Instructions to follow: Below are records to be repeated exactly. Leave their pictures behind.

(Extracted records)
-- Opening Marker --

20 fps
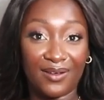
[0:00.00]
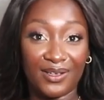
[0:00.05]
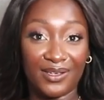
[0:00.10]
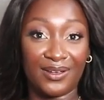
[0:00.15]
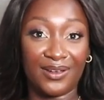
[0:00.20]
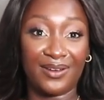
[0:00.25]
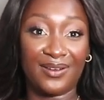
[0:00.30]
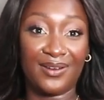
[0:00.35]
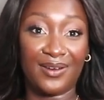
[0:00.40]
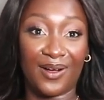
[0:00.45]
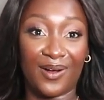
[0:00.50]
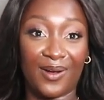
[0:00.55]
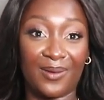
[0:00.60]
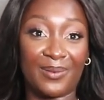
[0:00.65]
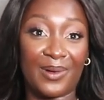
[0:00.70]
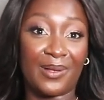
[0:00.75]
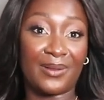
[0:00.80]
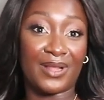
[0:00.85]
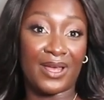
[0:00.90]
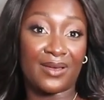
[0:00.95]
you know,
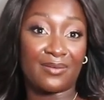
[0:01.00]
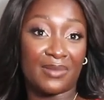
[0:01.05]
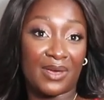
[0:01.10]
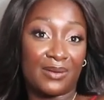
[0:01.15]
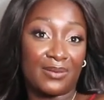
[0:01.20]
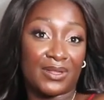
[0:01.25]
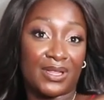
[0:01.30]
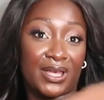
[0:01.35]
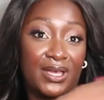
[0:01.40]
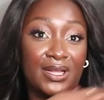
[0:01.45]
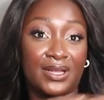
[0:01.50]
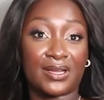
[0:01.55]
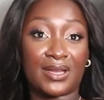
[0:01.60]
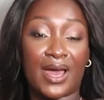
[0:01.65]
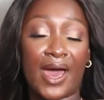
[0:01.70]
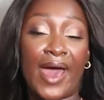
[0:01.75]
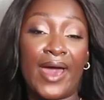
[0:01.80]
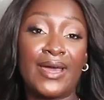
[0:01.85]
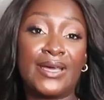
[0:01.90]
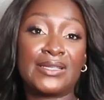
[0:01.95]
but like maybe like a
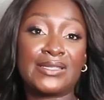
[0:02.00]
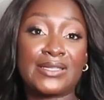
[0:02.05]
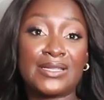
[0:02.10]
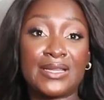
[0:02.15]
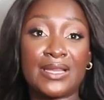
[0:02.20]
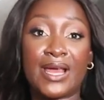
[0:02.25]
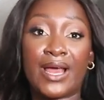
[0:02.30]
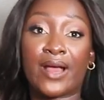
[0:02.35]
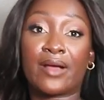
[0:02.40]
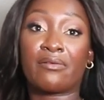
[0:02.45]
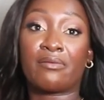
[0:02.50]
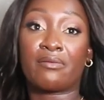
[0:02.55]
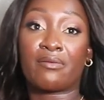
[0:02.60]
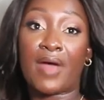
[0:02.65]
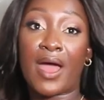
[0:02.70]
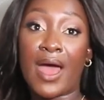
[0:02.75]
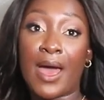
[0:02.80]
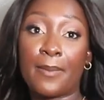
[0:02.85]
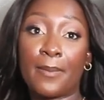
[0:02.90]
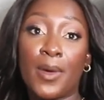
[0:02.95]
nice neck
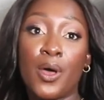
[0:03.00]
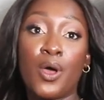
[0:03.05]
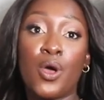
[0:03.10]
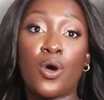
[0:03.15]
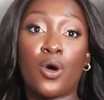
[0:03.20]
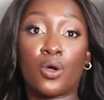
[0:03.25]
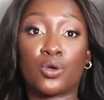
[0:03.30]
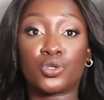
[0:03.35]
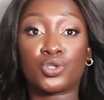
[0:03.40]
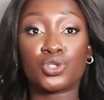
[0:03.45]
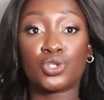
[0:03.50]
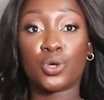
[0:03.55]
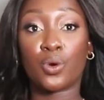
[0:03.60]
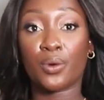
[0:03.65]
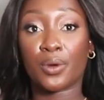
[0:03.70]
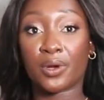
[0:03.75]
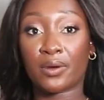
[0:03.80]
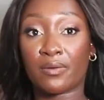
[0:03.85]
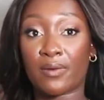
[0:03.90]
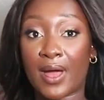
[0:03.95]
wrap or
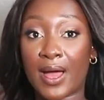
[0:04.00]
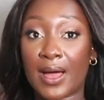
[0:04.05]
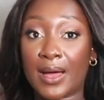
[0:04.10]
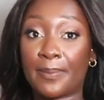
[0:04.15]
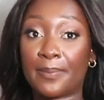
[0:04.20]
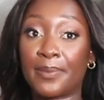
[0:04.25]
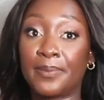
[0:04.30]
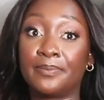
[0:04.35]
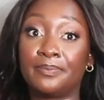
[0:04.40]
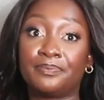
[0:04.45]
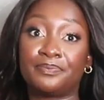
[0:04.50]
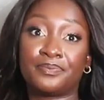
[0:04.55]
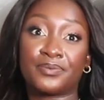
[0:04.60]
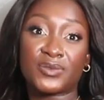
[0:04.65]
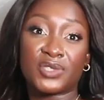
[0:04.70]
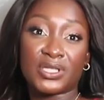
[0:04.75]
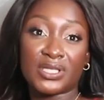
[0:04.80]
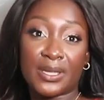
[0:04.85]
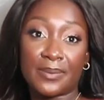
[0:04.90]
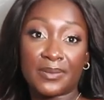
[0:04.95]
shoulder wrap,
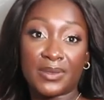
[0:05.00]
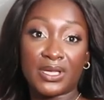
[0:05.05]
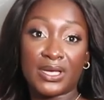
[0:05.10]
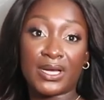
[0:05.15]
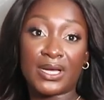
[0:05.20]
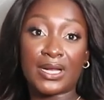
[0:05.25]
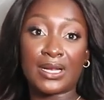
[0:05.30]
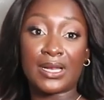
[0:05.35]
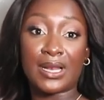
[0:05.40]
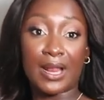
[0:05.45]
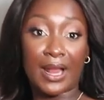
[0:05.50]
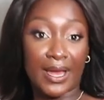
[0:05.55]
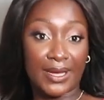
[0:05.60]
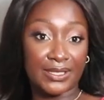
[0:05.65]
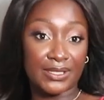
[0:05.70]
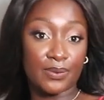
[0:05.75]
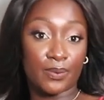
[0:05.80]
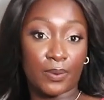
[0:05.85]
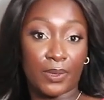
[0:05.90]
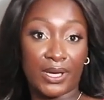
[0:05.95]
something
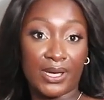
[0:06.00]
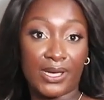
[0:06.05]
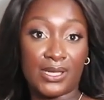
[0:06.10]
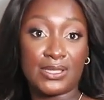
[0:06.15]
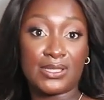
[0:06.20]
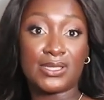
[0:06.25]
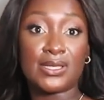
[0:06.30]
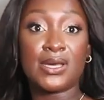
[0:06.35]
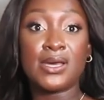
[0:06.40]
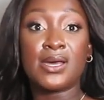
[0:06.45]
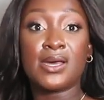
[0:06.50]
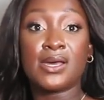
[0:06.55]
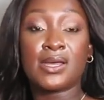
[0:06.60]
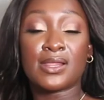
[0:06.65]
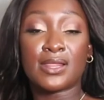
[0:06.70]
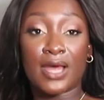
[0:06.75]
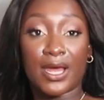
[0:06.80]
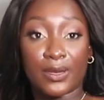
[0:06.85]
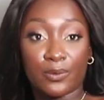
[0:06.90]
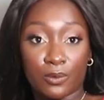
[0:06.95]
lightweight
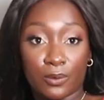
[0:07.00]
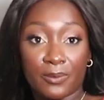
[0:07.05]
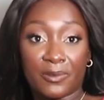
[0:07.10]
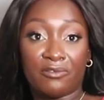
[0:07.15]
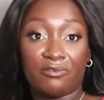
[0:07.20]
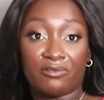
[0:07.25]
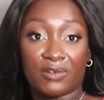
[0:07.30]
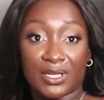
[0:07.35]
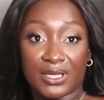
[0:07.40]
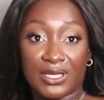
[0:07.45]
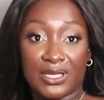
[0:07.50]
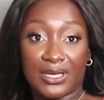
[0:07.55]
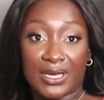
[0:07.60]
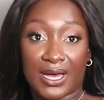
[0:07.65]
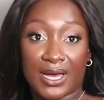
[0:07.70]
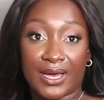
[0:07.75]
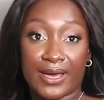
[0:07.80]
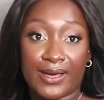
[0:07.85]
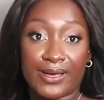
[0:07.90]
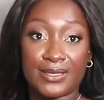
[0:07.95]
that would be really
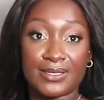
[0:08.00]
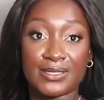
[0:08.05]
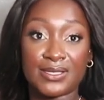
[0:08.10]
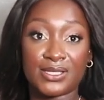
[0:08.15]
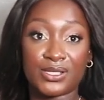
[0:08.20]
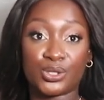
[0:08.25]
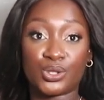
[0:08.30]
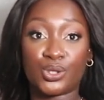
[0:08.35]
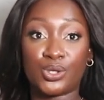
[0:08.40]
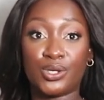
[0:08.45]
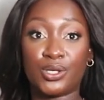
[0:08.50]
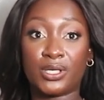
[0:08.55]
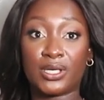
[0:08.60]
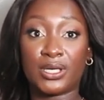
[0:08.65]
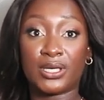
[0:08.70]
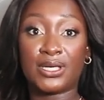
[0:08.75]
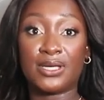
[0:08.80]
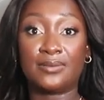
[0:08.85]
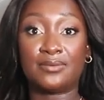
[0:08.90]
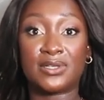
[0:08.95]
nice just so you
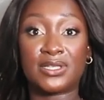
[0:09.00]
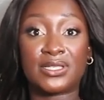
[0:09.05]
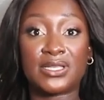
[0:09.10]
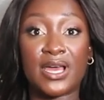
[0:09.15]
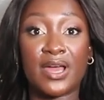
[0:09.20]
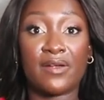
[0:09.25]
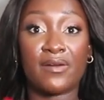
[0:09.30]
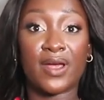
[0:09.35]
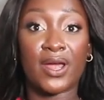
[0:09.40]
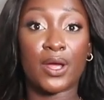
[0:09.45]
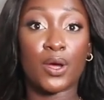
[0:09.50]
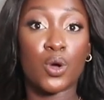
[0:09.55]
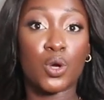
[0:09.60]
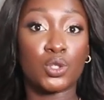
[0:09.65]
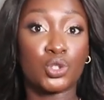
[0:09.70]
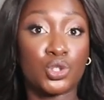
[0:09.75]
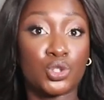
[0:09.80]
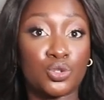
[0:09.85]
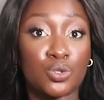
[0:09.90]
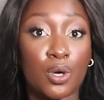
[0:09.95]
could keep this area in
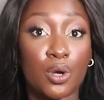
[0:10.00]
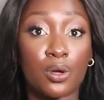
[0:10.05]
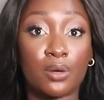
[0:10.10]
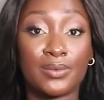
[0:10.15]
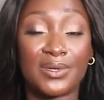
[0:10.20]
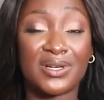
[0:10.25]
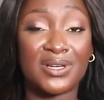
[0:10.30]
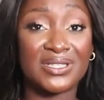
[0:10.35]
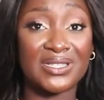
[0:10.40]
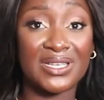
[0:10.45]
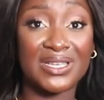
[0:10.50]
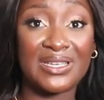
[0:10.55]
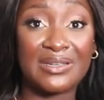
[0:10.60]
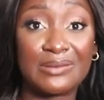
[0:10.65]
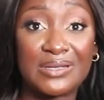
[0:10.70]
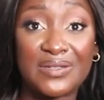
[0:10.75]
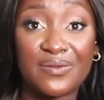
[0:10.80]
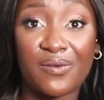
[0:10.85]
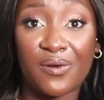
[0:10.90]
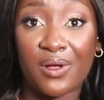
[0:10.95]
control because it
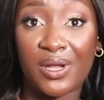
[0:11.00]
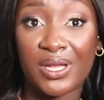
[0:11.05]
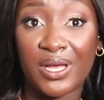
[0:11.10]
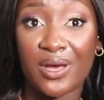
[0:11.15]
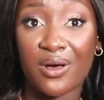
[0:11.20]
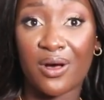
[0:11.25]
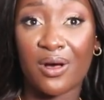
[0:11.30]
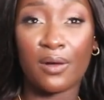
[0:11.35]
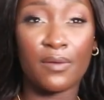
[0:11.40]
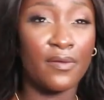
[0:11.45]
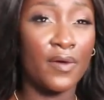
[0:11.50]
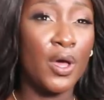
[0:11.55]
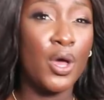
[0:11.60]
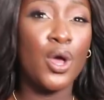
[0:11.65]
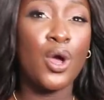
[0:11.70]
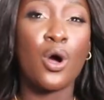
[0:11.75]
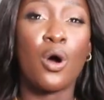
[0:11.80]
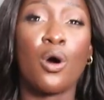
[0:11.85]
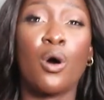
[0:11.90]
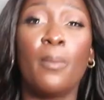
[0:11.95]
keeps falling off
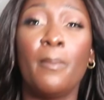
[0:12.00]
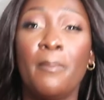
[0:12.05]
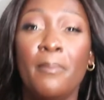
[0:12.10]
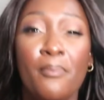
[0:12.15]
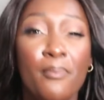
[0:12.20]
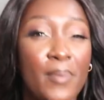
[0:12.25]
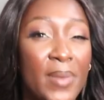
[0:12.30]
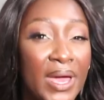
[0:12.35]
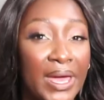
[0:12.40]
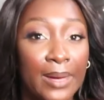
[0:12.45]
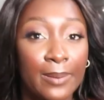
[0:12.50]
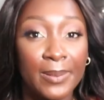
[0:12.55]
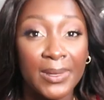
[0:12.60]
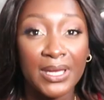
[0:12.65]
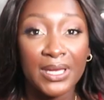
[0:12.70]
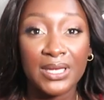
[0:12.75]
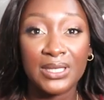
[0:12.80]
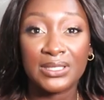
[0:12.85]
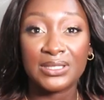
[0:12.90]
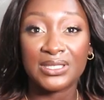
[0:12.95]
or
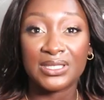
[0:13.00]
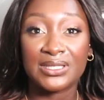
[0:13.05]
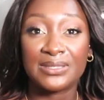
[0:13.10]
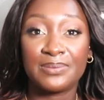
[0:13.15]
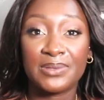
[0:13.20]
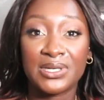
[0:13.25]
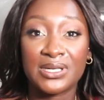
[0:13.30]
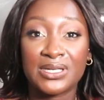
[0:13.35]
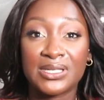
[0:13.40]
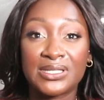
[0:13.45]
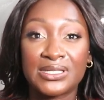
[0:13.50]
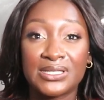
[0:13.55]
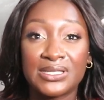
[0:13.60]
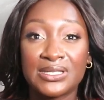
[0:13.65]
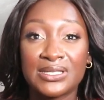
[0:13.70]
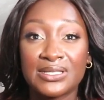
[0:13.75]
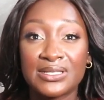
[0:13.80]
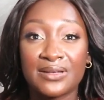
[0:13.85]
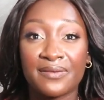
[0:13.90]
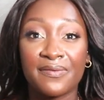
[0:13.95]
maybe just because
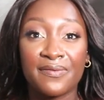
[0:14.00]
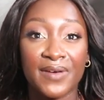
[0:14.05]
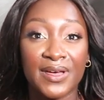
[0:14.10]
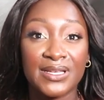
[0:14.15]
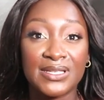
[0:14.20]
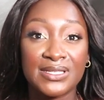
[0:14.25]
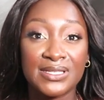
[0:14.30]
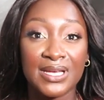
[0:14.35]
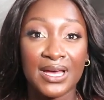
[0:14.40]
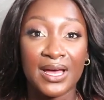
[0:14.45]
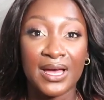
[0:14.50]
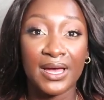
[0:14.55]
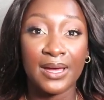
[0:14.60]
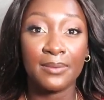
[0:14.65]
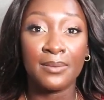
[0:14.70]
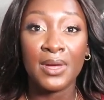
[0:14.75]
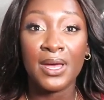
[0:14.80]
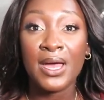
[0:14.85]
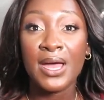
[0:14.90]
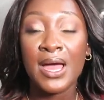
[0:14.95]
this is the first
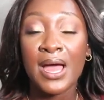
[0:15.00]
time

-- Closing Marker --

Answer for the task:
20 fps
[0:00.00]
[0:00.05]
[0:00.10]
[0:00.15]
[0:00.20]
[0:00.25]
[0:00.30]
[0:00.35]
[0:00.40]
[0:00.45]
[0:00.50]
[0:00.55]
[0:00.60]
[0:00.65]
[0:00.70]
[0:00.75]
[0:00.80]
[0:00.85]
[0:00.90]
[0:00.95]
you know,
[0:01.00]
[0:01.05]
[0:01.10]
[0:01.15]
[0:01.20]
[0:01.25]
[0:01.30]
[0:01.35]
[0:01.40]
[0:01.45]
[0:01.50]
[0:01.55]
[0:01.60]
[0:01.65]
[0:01.70]
[0:01.75]
[0:01.80]
[0:01.85]
[0:01.90]
[0:01.95]
but like maybe like a
[0:02.00]
[0:02.05]
[0:02.10]
[0:02.15]
[0:02.20]
[0:02.25]
[0:02.30]
[0:02.35]
[0:02.40]
[0:02.45]
[0:02.50]
[0:02.55]
[0:02.60]
[0:02.65]
[0:02.70]
[0:02.75]
[0:02.80]
[0:02.85]
[0:02.90]
[0:02.95]
nice neck
[0:03.00]
[0:03.05]
[0:03.10]
[0:03.15]
[0:03.20]
[0:03.25]
[0:03.30]
[0:03.35]
[0:03.40]
[0:03.45]
[0:03.50]
[0:03.55]
[0:03.60]
[0:03.65]
[0:03.70]
[0:03.75]
[0:03.80]
[0:03.85]
[0:03.90]
[0:03.95]
wrap or
[0:04.00]
[0:04.05]
[0:04.10]
[0:04.15]
[0:04.20]
[0:04.25]
[0:04.30]
[0:04.35]
[0:04.40]
[0:04.45]
[0:04.50]
[0:04.55]
[0:04.60]
[0:04.65]
[0:04.70]
[0:04.75]
[0:04.80]
[0:04.85]
[0:04.90]
[0:04.95]
shoulder wrap,
[0:05.00]
[0:05.05]
[0:05.10]
[0:05.15]
[0:05.20]
[0:05.25]
[0:05.30]
[0:05.35]
[0:05.40]
[0:05.45]
[0:05.50]
[0:05.55]
[0:05.60]
[0:05.65]
[0:05.70]
[0:05.75]
[0:05.80]
[0:05.85]
[0:05.90]
[0:05.95]
something
[0:06.00]
[0:06.05]
[0:06.10]
[0:06.15]
[0:06.20]
[0:06.25]
[0:06.30]
[0:06.35]
[0:06.40]
[0:06.45]
[0:06.50]
[0:06.55]
[0:06.60]
[0:06.65]
[0:06.70]
[0:06.75]
[0:06.80]
[0:06.85]
[0:06.90]
[0:06.95]
lightweight
[0:07.00]
[0:07.05]
[0:07.10]
[0:07.15]
[0:07.20]
[0:07.25]
[0:07.30]
[0:07.35]
[0:07.40]
[0:07.45]
[0:07.50]
[0:07.55]
[0:07.60]
[0:07.65]
[0:07.70]
[0:07.75]
[0:07.80]
[0:07.85]
[0:07.90]
[0:07.95]
that would be really
[0:08.00]
[0:08.05]
[0:08.10]
[0:08.15]
[0:08.20]
[0:08.25]
[0:08.30]
[0:08.35]
[0:08.40]
[0:08.45]
[0:08.50]
[0:08.55]
[0:08.60]
[0:08.65]
[0:08.70]
[0:08.75]
[0:08.80]
[0:08.85]
[0:08.90]
[0:08.95]
nice just so you
[0:09.00]
[0:09.05]
[0:09.10]
[0:09.15]
[0:09.20]
[0:09.25]
[0:09.30]
[0:09.35]
[0:09.40]
[0:09.45]
[0:09.50]
[0:09.55]
[0:09.60]
[0:09.65]
[0:09.70]
[0:09.75]
[0:09.80]
[0:09.85]
[0:09.90]
[0:09.95]
could keep this area in
[0:10.00]
[0:10.05]
[0:10.10]
[0:10.15]
[0:10.20]
[0:10.25]
[0:10.30]
[0:10.35]
[0:10.40]
[0:10.45]
[0:10.50]
[0:10.55]
[0:10.60]
[0:10.65]
[0:10.70]
[0:10.75]
[0:10.80]
[0:10.85]
[0:10.90]
[0:10.95]
control because it
[0:11.00]
[0:11.05]
[0:11.10]
[0:11.15]
[0:11.20]
[0:11.25]
[0:11.30]
[0:11.35]
[0:11.40]
[0:11.45]
[0:11.50]
[0:11.55]
[0:11.60]
[0:11.65]
[0:11.70]
[0:11.75]
[0:11.80]
[0:11.85]
[0:11.90]
[0:11.95]
keeps falling off
[0:12.00]
[0:12.05]
[0:12.10]
[0:12.15]
[0:12.20]
[0:12.25]
[0:12.30]
[0:12.35]
[0:12.40]
[0:12.45]
[0:12.50]
[0:12.55]
[0:12.60]
[0:12.65]
[0:12.70]
[0:12.75]
[0:12.80]
[0:12.85]
[0:12.90]
[0:12.95]
or
[0:13.00]
[0:13.05]
[0:13.10]
[0:13.15]
[0:13.20]
[0:13.25]
[0:13.30]
[0:13.35]
[0:13.40]
[0:13.45]
[0:13.50]
[0:13.55]
[0:13.60]
[0:13.65]
[0:13.70]
[0:13.75]
[0:13.80]
[0:13.85]
[0:13.90]
[0:13.95]
maybe just because
[0:14.00]
[0:14.05]
[0:14.10]
[0:14.15]
[0:14.20]
[0:14.25]
[0:14.30]
[0:14.35]
[0:14.40]
[0:14.45]
[0:14.50]
[0:14.55]
[0:14.60]
[0:14.65]
[0:14.70]
[0:14.75]
[0:14.80]
[0:14.85]
[0:14.90]
[0:14.95]
this is the first
[0:15.00]
time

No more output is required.